Re: Is BlueFS an alternative of BlueStore?

2016-01-07 Thread peng.hse

Hi Sage,

thanks for your quick response. Javen and I  once the zfs developer,are 
currently focusing on how to
leverage some of the zfs ideas to improve the ceph backend performance 
in userspace.



Based on your encouraging reply, we come up with 2 schemes to continue 
our future work


1. the scheme one: using the entire new FS to replace rocksdb+bluefs, 
the FS itself handles the mapping of

oid->fs-object(kind of zfs dnode) and the according attrs used by ceph.
   Despite the implemention challenges you mentioned about the in-order 
enumeration of objects during backfill, scrub, etc (the
same situation we also confronted in zfs, the ZAP features help us 
a lot).
From performance or architecture point of view, it looks more clear 
and clean, would you suggest us to give a try ?

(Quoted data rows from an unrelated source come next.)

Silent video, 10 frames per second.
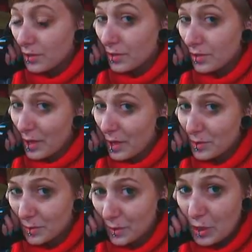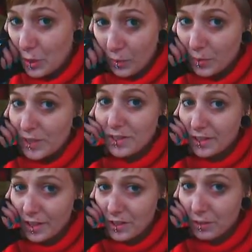So there's absolutely no
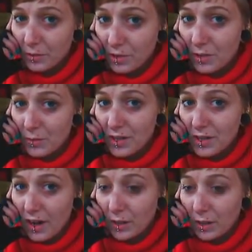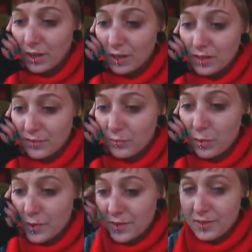reason that children should be dying because of
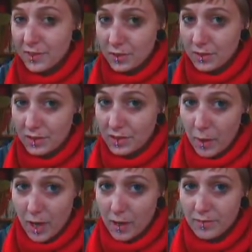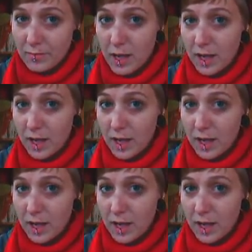poor decisions that their parents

2. the scheme two: As your last suspect, we just temporarily implemented 
the simple version of the FS
 which leverage libzpool ideas to plug into rocksdb underneath as 
your bluefs did


precious your insightful reply.

Thanks



On 2016年01月07日 21:19, Sage Weil wrote:

On Thu, 7 Jan 2016, Javen Wu wrote:

Hi Sage,

Sorry to bother you. I am not sure if it is appropriate to send email to you
directly, but I cannot find any useful information to address my confusion
from Internet. Hope you can help me.

Occasionally, I heard that you are going to start BlueFS to eliminate the
redudancy between XFS journal and RocksDB WAL. I am a little confused.
Is the Bluefs only to host RocksDB for BlueStore or it's an
alternative of BlueStore?

I am a new comer to CEPH, I am not sure my understanding is correct about
BlueStore. BlueStore in my mind is as below.

  BlueStore
  =
RocksDB
+---+  +---+
|   onode   |  |   |
|WAL|  |   |
|   omap|  |   |
+---+  |   bdev|
|   |  |   |
|   XFS |  |   |
|   |  |   |
+---+  +---+

This is the picture before BlueFS enters the picture.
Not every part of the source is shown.